Depth error of an object of known dimensions estimated by the pixel-wise method can similarly be calculated. The depth error d is inversely proportional to the maximum dimension of the object (in pixels) and increases with the distance.

$\mathrm{d}=\mathrm{e}/\mathrm{w}*\mathrm{D}$

Using the above error estimate, and an average intercanine distance (w) of 33 mm, the depth error d of a full pixel error is 8.85 mm.

The accuracy of Microsoft’s ToF depth sensor is dependent on the depth measured and is reported as 5 mm at 50 cm in some publications (Mar et al., 2024).

The Depth Accuracy of stereo systems is dependent on the pixel pitch and square of the distance measured.

$∆\mathrm{z}=\frac{z^2}{f\text{˙}b}∆d$

Where Delta z is the depth error, Delta d is the pixel error, f is the focal distance in mm, and b is the baseline (distance between stereo cameras). Due to sampling multiple “feature” pairs, some authors report the pixel error can be decreased to 0.2 pixels (c.f. NI vision systems). In the HoloLens system, where f is 8 mm, b is 10 cm, the pixel depth error is 4.43 mm at 45 cm.

Detector errors

A yolov8n model was trained as above. The results of training are shown in Figure 3. The reported “pose error” (c.f. Ultralytics) is 0.92 pixels. This corresponds to a planar error of 0.56 mm at a working distance of 45 cm.

Experimental results

An example of the experimental setup and the resulting overlay results are shown in Figure 4.

Figure 4

Figure 4. (A) Experimental setup: The headset is placed at a “working distance” from the typodont model. Headset pose data (in “world space”) and “object pose” (in “camera space”) are obtained and used for calculations. (B,C) Synthetic overlay of typodont model and “typodont roots” obtained using in-device “Mixed Reality Capture” functionality. (D,E) Through-the-lens camera capture of the same scenes using a digital camera.

Functionality. D, E: Through-the-lens camera capture of the same scenes using a digital camera. 34 poses were collected, with 4 poses containing only upper arch detection. 34 poses were used for upper arch calculations, while 30 were used for the lower arch. No pose estimates were excluded (i.e., no “outlier” exclusion). The system runs at 30 fps, and performs 7.5-9 pose estimations per second.

Headset pose

The headset was stationary for the duration of testing. The standard deviation of the collected headset poses is shown in Table 1.

Table 1

Table 1. Precision of normalized results relative to camera (operator) orientation. X, Y, Z indicate linear precision in millimeters, RotX, RotY, and RotZ indicate angular precision in degrees.

Upper arch

Camera space pose estimates for the upper arch are shown in Table 1 and Figure 5.

Figure 5

Figure 5. Positional and Rotational precision of Upper Arch detection in “camera space”.

Composite pose (“world space”) estimates are shown in Table 1 and Figure 6.

Figure 6

Figure 6. Positional and Rotational precision of Upper Arch detection in “world space”.

Lower arch

Camera Space error estimates are shown in Table 1 and Figure 7.

Figure 7

Figure 7. Positional and Rotational precision of Lower Arch detection in “camera space”.

World Space pose estimates for the lower arch are shown in Table 1 and Figure 8.

Figure 8

Figure 8. Positional and Rotational precision of Lower Arch detection in “world space”.

Discussion

The focus of this paper is the precision of a vision-based pose estimation system, that is, the consistency or repeatability of the system’s outputs under identical conditions. Precision reflects internal variability and is a critical early step in system validation. In contrast, accuracy refers to how close those outputs are to ground truth or real-world measurements. Our controlled bench-top setup deliberately minimizes user-dependent and environmental variability (e.g., motion, lighting, occlusions), allowing us to isolate and characterize internal system fluctuations. This distinction enables us to establish baseline system performance without conflating it with downstream application noise. Subsequent work will assess accuracy in real-world conditions using ground-truth tools such as optical trackers or robotic arms.

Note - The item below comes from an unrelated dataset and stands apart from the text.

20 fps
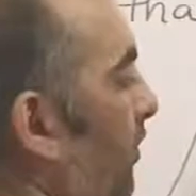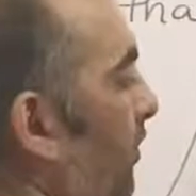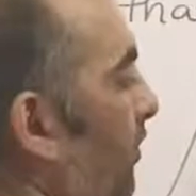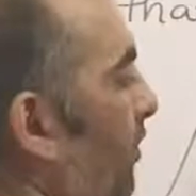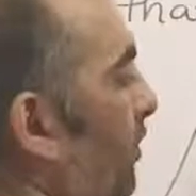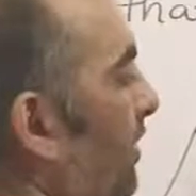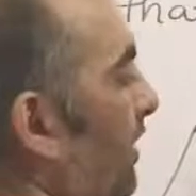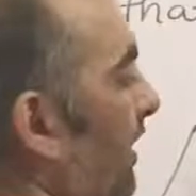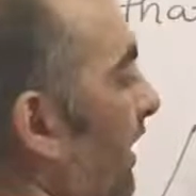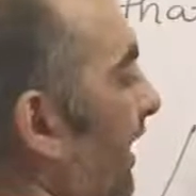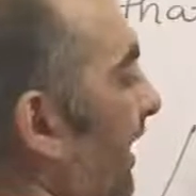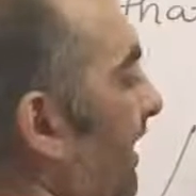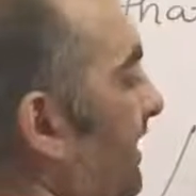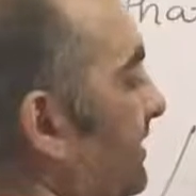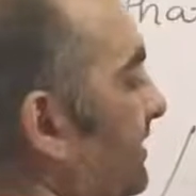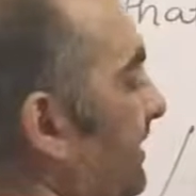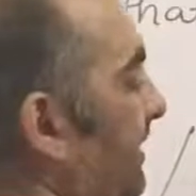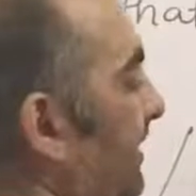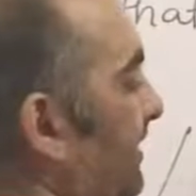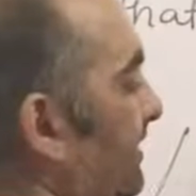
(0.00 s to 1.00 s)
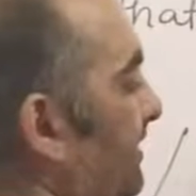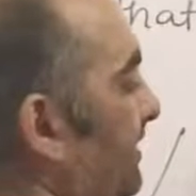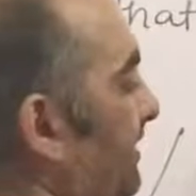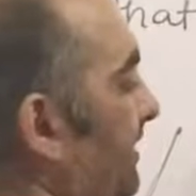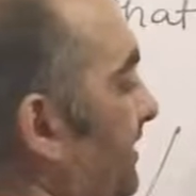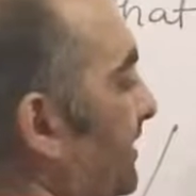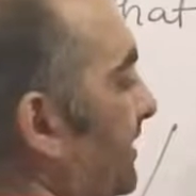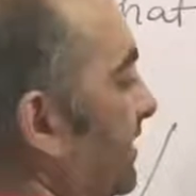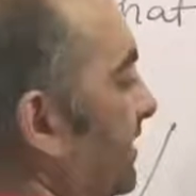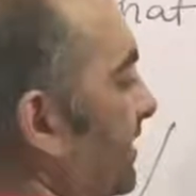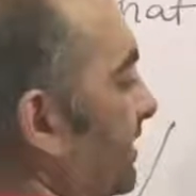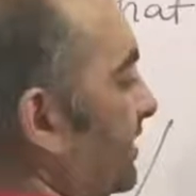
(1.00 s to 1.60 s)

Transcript: all x less than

Pose estimation using keypoint detection, as opposed to “Deep Pose Estimation” method which estimates the pose directly from the image, has the advantage of a lighter computing footprint, and is compatible with mobile systems. So-called “state-of-the-art” yolov8 and v11 detectors also offer the flexibility of detecting multiple arches (upper vs. lower), allowing for some anatomical variations in arch form, missing dentition, orthodontic appliances, etc. Conversely, separate calculations are needed to obtain the pose estimations.

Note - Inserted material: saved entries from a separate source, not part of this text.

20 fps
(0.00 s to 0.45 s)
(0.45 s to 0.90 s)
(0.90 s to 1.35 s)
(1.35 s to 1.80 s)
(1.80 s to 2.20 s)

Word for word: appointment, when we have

This “off-the-shelf” system achieves sub-millimeter planar precision (∼0.56 mm) and angular error below 1°, which aligns closely with clinical tolerances reported for orthodontic bracket placement. Studies have shown that deviations within ±0.5 mm in linear position and ±2° in angulation are generally acceptable and fall within the range of conventional indirect bonding systems or transfer trays (Aboujaoude et al., 2022; Koo et al., 1999). For TAD placement, clinical safety margins are more stringent: horizontal deviations exceeding 1.5–2 mm may risk root contact or affect primary stability, particularly in interradicular sites (Liou et al., 2004; Schnelle et al., 2004). Given our observed depth variability (∼5 mm), the current system is not suitable as a stand-alone guide for depth-critical procedures like unsupervised TAD placement. However, it may support planar guidance by visually projecting root anatomy to assist practitioners in selecting insertion zones between roots. This visual augmentation can enhance operator judgment while allowing traditional mechanical depth control through screw length or physical depth stops. Currently, alternatives for TAD placement include visual estimation of root orientation and 3D printed guides (Bae et al., 2013; Amm et al., 2023). CV-based guidance methods offer significant potential advantages in simplicity and costs for the latter, and accuracy for the former.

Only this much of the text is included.